Ce livre nous montre un pédo-psychiatre psychanalyste au travail, avec son équipe. Reprenant des articles publiés au Centre Alfred Binet, il témoigne de vingt ans d’une pratique et d’une réflexion qui prête à la fois attention à l’enfant comme sujet et à ses parents, à l’institution, au groupe, au temps et à l’espace.
La première partie est centrée sur la consultation : la rencontre de l’enfant et de sa famille avec le psychanalyste et l’équipe. Un chapitre analyse avec précision les enjeux de la consultation, et les questions qu’elle fait surgir dans l’esprit du praticien, dont la construction est à la fois génétique et structurale.
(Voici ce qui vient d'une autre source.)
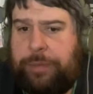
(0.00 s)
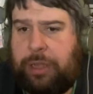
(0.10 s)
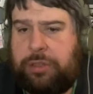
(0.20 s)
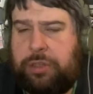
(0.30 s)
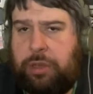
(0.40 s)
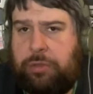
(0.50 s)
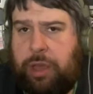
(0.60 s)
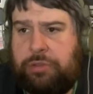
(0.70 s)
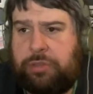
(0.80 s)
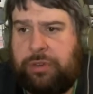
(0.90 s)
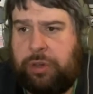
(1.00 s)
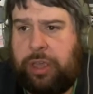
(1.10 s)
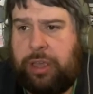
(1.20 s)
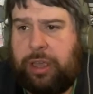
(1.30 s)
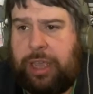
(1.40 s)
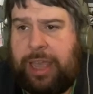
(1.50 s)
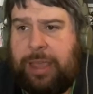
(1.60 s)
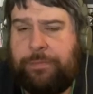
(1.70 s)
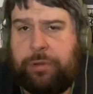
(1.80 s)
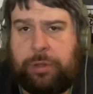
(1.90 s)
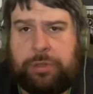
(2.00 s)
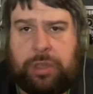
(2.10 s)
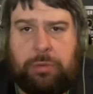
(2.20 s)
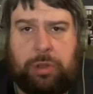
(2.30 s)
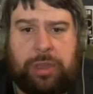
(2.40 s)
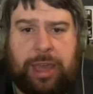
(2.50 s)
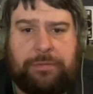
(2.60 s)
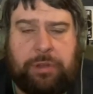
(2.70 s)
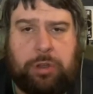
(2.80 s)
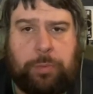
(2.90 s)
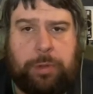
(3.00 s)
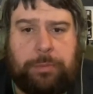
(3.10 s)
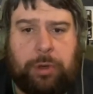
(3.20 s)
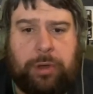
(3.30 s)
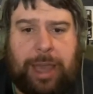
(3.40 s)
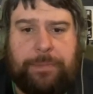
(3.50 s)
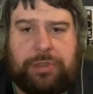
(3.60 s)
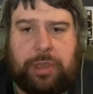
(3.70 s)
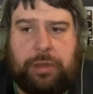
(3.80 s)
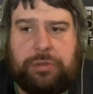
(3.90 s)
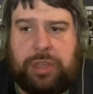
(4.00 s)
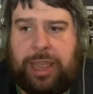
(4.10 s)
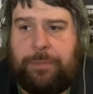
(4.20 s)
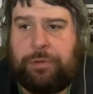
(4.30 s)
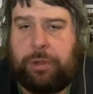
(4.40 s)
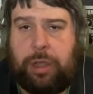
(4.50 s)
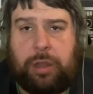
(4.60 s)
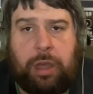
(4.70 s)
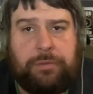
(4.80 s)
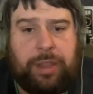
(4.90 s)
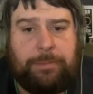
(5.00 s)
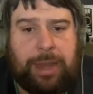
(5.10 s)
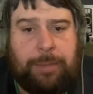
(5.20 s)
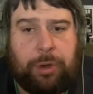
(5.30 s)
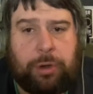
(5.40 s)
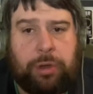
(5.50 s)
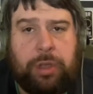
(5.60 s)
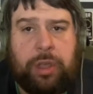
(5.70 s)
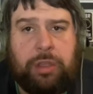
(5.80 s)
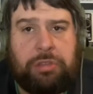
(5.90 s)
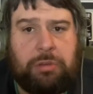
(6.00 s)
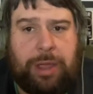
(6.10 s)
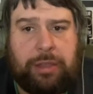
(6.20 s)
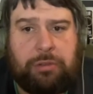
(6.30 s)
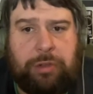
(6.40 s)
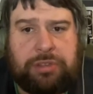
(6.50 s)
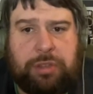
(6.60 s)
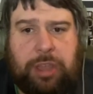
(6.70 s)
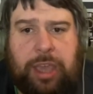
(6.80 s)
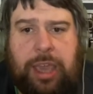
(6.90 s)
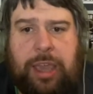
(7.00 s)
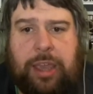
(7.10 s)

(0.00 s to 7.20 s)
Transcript: to do those for you in April. So look out for a couple more episodes in April, and hopefully many more throughout the rest of the year.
Le travail avec les parents est particulièrement réfléchi, notamment à la lumière de cas cliniques évocateurs. Une place importante est faite aux différentes fonctions que peut remplir le « personnage-tiers » (E. Kestemberg) qu’est souvent le consultant.
Consacrée aux traitements, la deuxième partie s’ouvre par « l’histoire houleuse » d’une thérapie d’adolescente et se poursuit par l’examen des situations où se met en place une psychothérapie brève dont la durée est définie par avance (pour diverses raisons, dont l’impossibilité de faire autrement). La question du transfert est honorée par l’étude du transfert à l’adolescence – dans les trois moments du chaos pubertaire, de la position narcissique centrale et de la redécouverte de l’objet – et par celle du contre-transfert dans le psychodrame individuel. Une « note sur l’interprétation mutative », attentive au sens des termes, met en valeur et commente l’article de Strachey sur « La nature de l’action thérapeutique de la psychanalyse ».
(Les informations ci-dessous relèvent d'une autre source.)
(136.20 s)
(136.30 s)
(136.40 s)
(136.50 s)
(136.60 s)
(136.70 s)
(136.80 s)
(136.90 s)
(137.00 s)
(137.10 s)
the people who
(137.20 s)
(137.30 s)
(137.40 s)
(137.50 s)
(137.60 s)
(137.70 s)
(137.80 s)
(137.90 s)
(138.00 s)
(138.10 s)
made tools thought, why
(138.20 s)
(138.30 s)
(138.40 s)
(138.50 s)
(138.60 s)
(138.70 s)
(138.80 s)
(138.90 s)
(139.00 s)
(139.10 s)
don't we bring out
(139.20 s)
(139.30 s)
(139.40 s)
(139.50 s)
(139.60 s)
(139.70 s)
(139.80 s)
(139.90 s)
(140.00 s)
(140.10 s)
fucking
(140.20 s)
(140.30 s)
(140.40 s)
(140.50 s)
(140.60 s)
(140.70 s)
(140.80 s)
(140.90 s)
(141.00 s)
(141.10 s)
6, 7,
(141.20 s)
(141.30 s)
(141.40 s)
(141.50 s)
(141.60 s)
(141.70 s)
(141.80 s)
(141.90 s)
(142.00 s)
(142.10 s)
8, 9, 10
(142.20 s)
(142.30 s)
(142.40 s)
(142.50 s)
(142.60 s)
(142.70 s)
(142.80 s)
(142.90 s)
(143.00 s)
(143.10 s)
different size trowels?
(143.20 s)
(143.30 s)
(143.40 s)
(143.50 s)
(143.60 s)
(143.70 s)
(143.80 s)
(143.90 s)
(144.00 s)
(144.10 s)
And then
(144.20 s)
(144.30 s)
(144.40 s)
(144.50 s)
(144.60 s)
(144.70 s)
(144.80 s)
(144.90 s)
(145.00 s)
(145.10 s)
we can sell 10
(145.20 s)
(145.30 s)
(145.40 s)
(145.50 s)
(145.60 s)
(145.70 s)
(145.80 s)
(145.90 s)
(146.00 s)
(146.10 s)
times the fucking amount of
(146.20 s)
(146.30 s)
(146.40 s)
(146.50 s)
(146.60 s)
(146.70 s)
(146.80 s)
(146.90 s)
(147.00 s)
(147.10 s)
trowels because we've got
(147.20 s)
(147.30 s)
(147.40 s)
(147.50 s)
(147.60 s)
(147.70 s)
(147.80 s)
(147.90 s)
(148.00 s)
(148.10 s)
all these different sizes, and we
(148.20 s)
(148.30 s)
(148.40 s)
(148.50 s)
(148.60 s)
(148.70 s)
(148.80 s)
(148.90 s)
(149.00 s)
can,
Une troisième partie consacrée aux « Problématiques » s’attache à des questions centrales de l’adolescence : l’entrée dans l’adolescence et son fonctionnement mental, où il faut souligner l’importance du masochisme ; les transformations des processus identificatoires ; la question de la disparition du complexe d’Œdipe permet à Michel Vincent de dégager sa conception énergétique et symbolisante de la nécessité de l’adolescence : « La déception par les parents contribue au repli narcissique. Le retournement contre soi et le retournement en son contraire viennent compléter les effets de l’inhibition quant au but qui dégage de l’amour la tendresse et les liens sociaux. Dans ce repli, le fonctionnement mental va trouver les matériaux et l’énergie pour développer une vie imaginaire dont les objets psychiques supportent la resexualisation. L’espace de la symbolisation qui ne peut supporter que de petites quantités d’énergie trouve alors son épanouissement La troisième et dernière étape de l’adolescence, au-delà de l’ambivalence, conduit vers de nouveaux objets dans le monde extérieur ». Quelle plus belle illustration que son commentaire du Don Giovanni de Mozart, « un adolescent du XVIII° siècle » !
La fréquentation de psychanalystes de tradition anglaise permet à Michel Vincent de montrer tout l’intérêt du concept d’énaction, illustré par plusieurs évocations cliniques qui aident à montrer l’importance d’une pensée psychanalytique de l’acte – agir pour penser – qui ne le réduise pas à l’acting (lequel a son sens dans le transfert). L’article le plus récent (2004) élabore des « propositions pour le temps en psychanalyse », en liaison avec la réflexion de François Duparc (Le temps en psychanalyse, rapport au 57° congrès de psychanalyse de langue française, 1997) : origine et développement, figures du temps, régression, après-coup et transfert, temps éclaté (A. Green) sont synthétiquement repris et accompagnent une étude clinique qui montre à l’œuvre le temps du cadre et l’imprévisible du temps de la cure.
C’est l’inscription d’une pratique dans les cadres conceptuels qui permettent de la penser et de la réguler ainsi que l’inscription des conceptions théoriques dans les gestes les plus quotidiens et les séances ou entretiens habituels d’une pratique qui font la force de ce livre. En cohérence avec le concept d’énaction qu’il met en valeur, Michel Vincent nous propose une conception claire et articulée des processus psychiques à l’adolescence au service d’une pratique clinique capable de penser ce qu’elle fait.